Wow! That’s really cool. Coming from a more classic stats background, symbolic regression (at least conceptually) seems intuitive. Anyone have any recommended reading on theory? I would absolutely love to try this package out.

Nice package! I quickly played around with it, trying to find the equation for a rather simple function of a single variable. Had to run it with quite a high population + iterations count though to have it finde the correct structure of the equation.

Three ideas for potential improvement:

  • How easily could local optimisation of coefficients / constants be included? (At least for cases with only continuous operators.) This could largely improve the convergence behaviour.
  • Intermediate structural simplification. I often saw terms like (x + x) or (x * 2.072...) + x, which is then penalised for complexity which it does not actually have.
  • Termination criterion: always hard with those heuristic gradient-free methods, but could help. Or just some measure of improvement over the iterations, to be able to manually stop when there was no further progress for many iterations.
1 Like

Thanks for trying it out!

What equation did you try it with?

Note that there was recently a (silent) bug in it, which was live over the past week - it hurt the performance quality significantly. This was fixed in 0.12.6: Fix search performance problem #148 by MilesCranmer · Pull Request #149 · MilesCranmer/SymbolicRegression.jl · GitHub. If you try again with 0.12.6 it will do much much better.

How easily could local optimisation of coefficients / constants be included? (At least for cases with only continuous operators.) This could largely improve the convergence behaviour.

This is done using Optim.jl: https://github.com/MilesCranmer/SymbolicRegression.jl/blob/master/src/ConstantOptimization.jl

Intermediate structural simplification. I often saw terms like (x + x) or (x * 2.072...) + x, which is then penalised for complexity which it does not actually have.

These tend to go away over time as it prioritizes simpler equations to game the loss function. You can play with the parsimony parameter to encourage this more or less. Again, you might just be seeing this due to the bug I mentioned above.

I did try including SymbolicUtils.jl for simplification at one point but it ended up slowing the search down by quite a bit, compared to just letting the evolutionary algorithm go to town on expressions.

Termination criterion: always hard with those heuristic gradient-free methods, but could help.
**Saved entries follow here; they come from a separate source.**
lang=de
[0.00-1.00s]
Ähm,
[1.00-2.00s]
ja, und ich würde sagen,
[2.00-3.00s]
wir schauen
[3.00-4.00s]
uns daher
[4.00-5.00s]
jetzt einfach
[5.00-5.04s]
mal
Or just some measure of improvement over the iterations, to be able to manually stop when there was no further progress for many iterations.

Right now there are a few stopping criteria: (1) you can provide max_evals to terminate after a number of evaluations (this is more to test algorithmic efficiency than anything else), (2) you can provide timeout_in_seconds to terminate after a certain amount of time has passed, (3) maximum number of generations of equations (using niterations), 43) earlyStopCondition which you can pass a function like f(loss, complexity) = (loss < 1e-6) && (complexity < 10) which stops when the condition is hit on an equation, (5) you can manually stop it by hitting q<enter> during the search once you are satisfied.
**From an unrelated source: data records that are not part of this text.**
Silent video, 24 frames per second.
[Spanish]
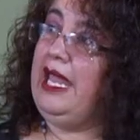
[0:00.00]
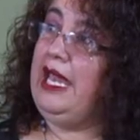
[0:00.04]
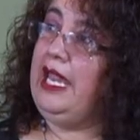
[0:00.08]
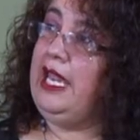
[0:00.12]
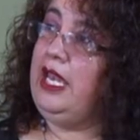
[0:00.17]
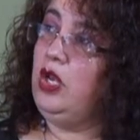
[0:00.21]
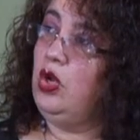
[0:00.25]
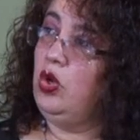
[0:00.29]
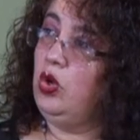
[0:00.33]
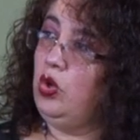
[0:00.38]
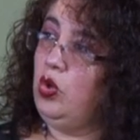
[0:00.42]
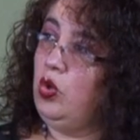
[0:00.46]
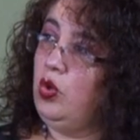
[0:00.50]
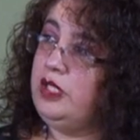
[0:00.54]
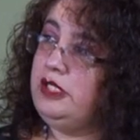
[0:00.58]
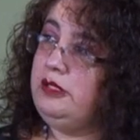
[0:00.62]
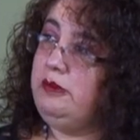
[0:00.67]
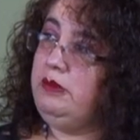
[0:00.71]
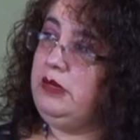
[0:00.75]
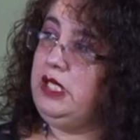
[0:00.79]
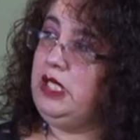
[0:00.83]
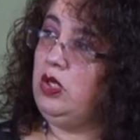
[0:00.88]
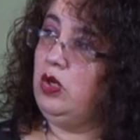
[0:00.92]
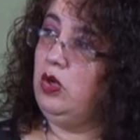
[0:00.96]
el enojo es
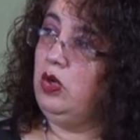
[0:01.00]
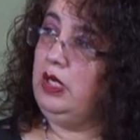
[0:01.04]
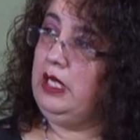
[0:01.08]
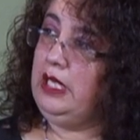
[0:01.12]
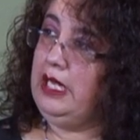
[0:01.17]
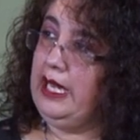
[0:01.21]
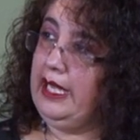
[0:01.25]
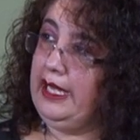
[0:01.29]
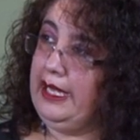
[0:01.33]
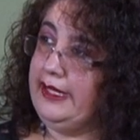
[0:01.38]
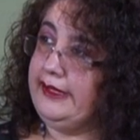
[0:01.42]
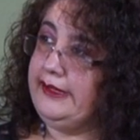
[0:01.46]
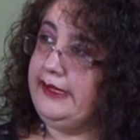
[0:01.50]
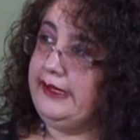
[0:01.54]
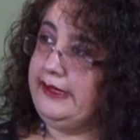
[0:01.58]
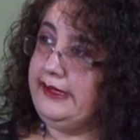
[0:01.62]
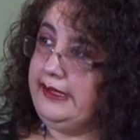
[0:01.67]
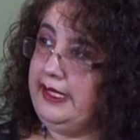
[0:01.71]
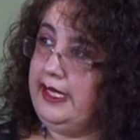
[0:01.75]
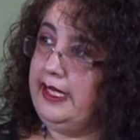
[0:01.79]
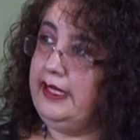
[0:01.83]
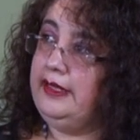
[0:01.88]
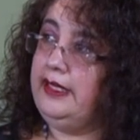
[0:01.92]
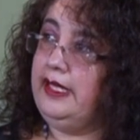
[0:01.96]
mío y la que se
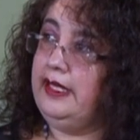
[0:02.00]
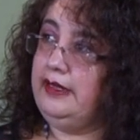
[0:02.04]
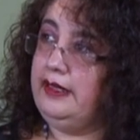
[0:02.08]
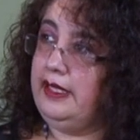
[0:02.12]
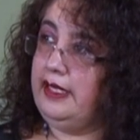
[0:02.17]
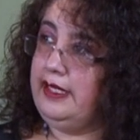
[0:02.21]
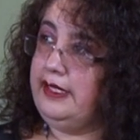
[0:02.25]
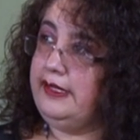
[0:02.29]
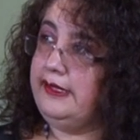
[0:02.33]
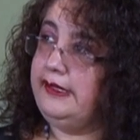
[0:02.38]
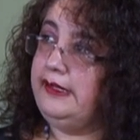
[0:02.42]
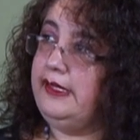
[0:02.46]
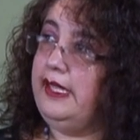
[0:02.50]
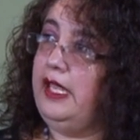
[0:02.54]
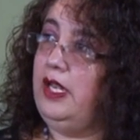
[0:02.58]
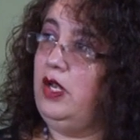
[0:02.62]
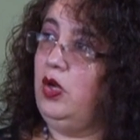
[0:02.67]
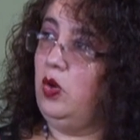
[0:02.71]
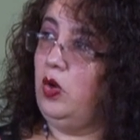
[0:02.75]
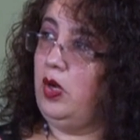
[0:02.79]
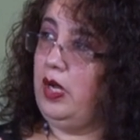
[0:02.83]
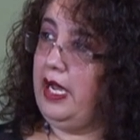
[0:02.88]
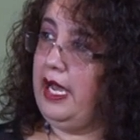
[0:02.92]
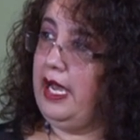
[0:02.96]
siente triste,
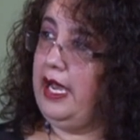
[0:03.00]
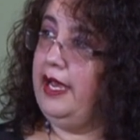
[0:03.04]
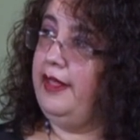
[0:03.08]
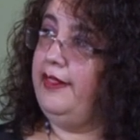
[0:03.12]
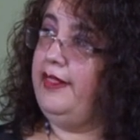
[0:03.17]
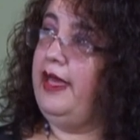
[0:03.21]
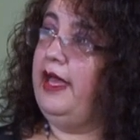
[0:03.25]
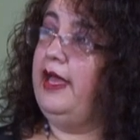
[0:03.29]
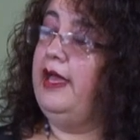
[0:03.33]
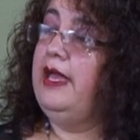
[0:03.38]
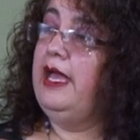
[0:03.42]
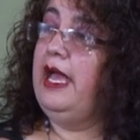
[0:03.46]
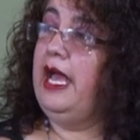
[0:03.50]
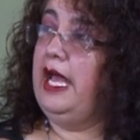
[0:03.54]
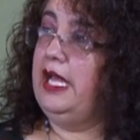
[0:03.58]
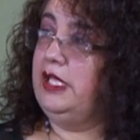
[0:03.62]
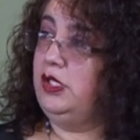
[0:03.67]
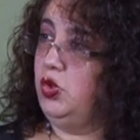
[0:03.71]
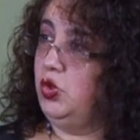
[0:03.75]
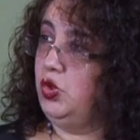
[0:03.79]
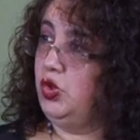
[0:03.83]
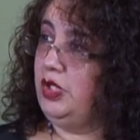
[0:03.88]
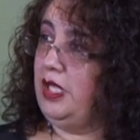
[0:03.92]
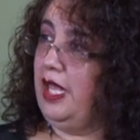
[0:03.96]
enojada,
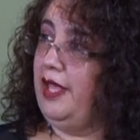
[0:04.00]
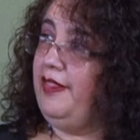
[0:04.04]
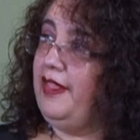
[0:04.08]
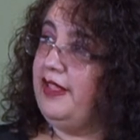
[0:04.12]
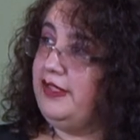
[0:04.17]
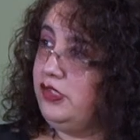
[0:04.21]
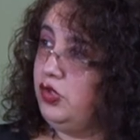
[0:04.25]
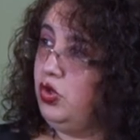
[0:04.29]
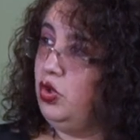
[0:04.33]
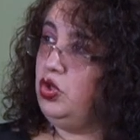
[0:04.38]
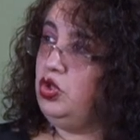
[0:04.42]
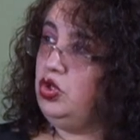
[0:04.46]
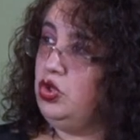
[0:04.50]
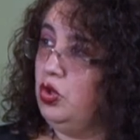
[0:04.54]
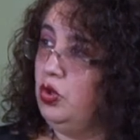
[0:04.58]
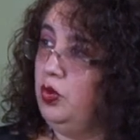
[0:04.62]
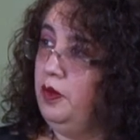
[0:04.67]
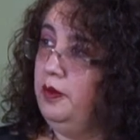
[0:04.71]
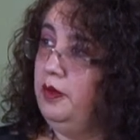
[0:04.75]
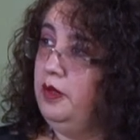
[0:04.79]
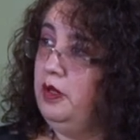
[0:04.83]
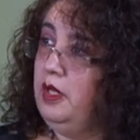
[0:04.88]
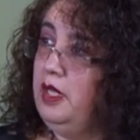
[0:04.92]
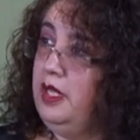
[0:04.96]
asustada soy yo.
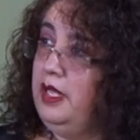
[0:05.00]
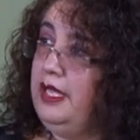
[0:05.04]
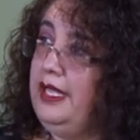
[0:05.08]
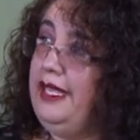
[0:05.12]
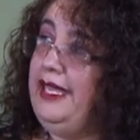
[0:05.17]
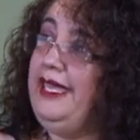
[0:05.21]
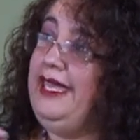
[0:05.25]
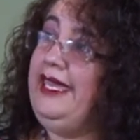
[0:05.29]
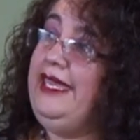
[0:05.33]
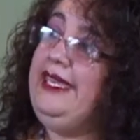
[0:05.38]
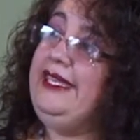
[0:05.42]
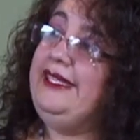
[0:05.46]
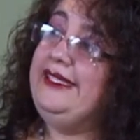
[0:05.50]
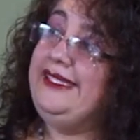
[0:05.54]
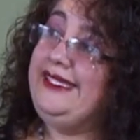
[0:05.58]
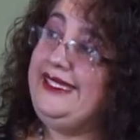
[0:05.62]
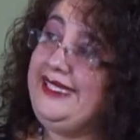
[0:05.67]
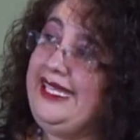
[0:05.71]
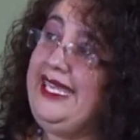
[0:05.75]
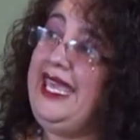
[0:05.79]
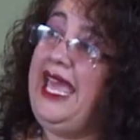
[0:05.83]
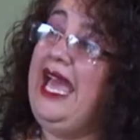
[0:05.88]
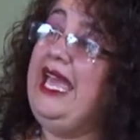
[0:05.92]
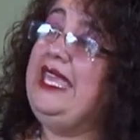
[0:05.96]
Y
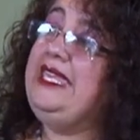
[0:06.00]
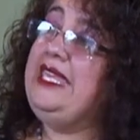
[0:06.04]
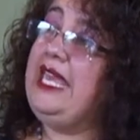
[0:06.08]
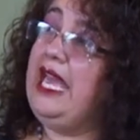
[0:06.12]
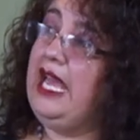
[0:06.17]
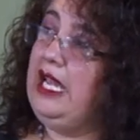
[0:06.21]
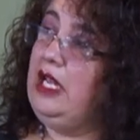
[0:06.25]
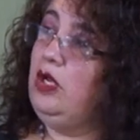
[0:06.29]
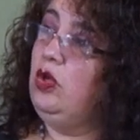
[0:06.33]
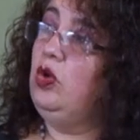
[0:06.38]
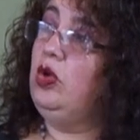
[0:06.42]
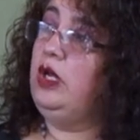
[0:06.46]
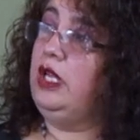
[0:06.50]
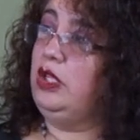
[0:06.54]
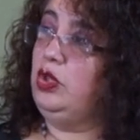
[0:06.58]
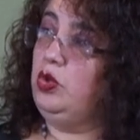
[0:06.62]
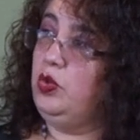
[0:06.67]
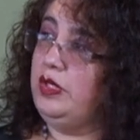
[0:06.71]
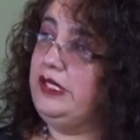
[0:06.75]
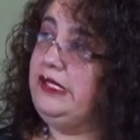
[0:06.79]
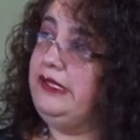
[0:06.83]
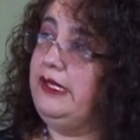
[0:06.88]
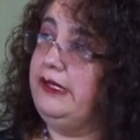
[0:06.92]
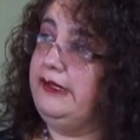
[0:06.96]
si hay algo que tú
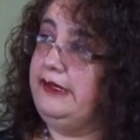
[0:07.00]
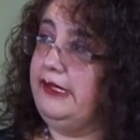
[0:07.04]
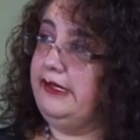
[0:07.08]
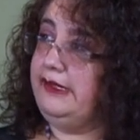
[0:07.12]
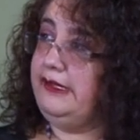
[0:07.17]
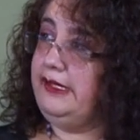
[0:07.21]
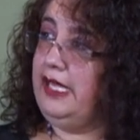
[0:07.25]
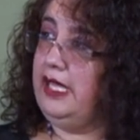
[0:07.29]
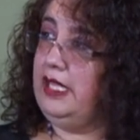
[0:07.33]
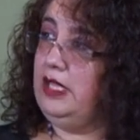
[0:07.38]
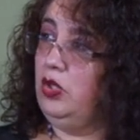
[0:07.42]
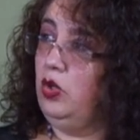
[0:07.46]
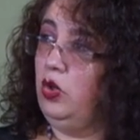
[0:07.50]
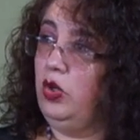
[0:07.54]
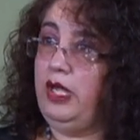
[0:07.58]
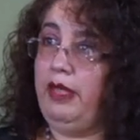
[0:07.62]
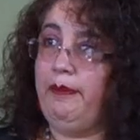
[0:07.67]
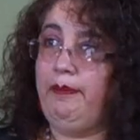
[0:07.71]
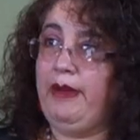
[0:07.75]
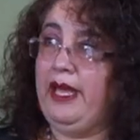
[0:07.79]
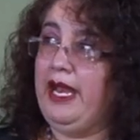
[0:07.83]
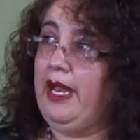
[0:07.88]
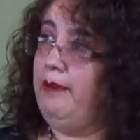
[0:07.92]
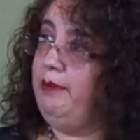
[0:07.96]
estás haciendo que
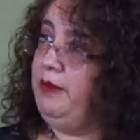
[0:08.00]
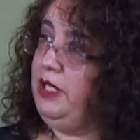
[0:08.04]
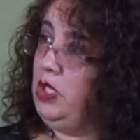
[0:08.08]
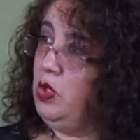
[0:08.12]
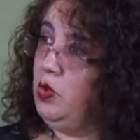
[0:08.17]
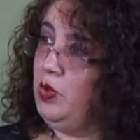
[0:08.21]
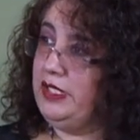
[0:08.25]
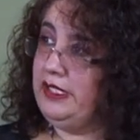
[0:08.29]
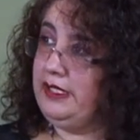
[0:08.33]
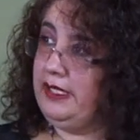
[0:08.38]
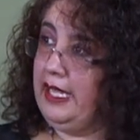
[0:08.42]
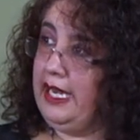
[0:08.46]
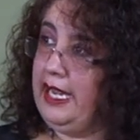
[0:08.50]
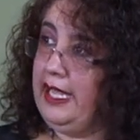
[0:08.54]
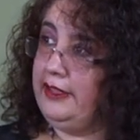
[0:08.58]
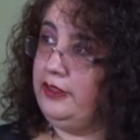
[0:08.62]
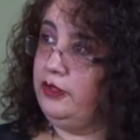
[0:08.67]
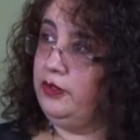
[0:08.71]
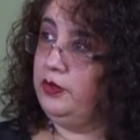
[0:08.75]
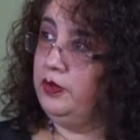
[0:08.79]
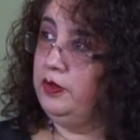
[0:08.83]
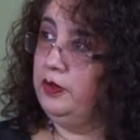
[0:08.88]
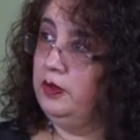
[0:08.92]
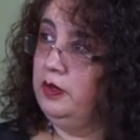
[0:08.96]
para mí no es
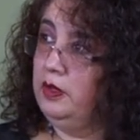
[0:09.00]
grato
Convergence-based criteria are really tricky for evolution based algorithms. They don’t really converge at all; if you let them keep evolving, eventually they may find a new branch of the evolutionary tree, and essentially start an entirely new search from that point. Just consider the evolution of living species as an example - will evolution really ever converge to a global optima?

2 Likes

Here’s what I use to test. It’s just some arbitrary function of one variable I came up with. The shape (non-monotonic, high order required for a polynomial to represent it) and also the structure of the equation are typical for many real-world applications I have.

f_act(x) = exp(0.4 + 3x + sin(1.5*π*x))
y_noise = 0.15
N_sample = 100

x_sample = rand(N_sample)
y_sample = f_act.(x_sample) + y_noise*randn(N_sample)

true function and samples

I updated my project and now used SymbolicRegression 0.13.2. Still it seems to have a hard time finding the correct solution if I set (+, *) as binary, and (sin, exp) as unary operators. For the algorithm implemented, is a larger population or more iterations more promising? How many overall evaluations (population * iterations) should it take for such a function to be found?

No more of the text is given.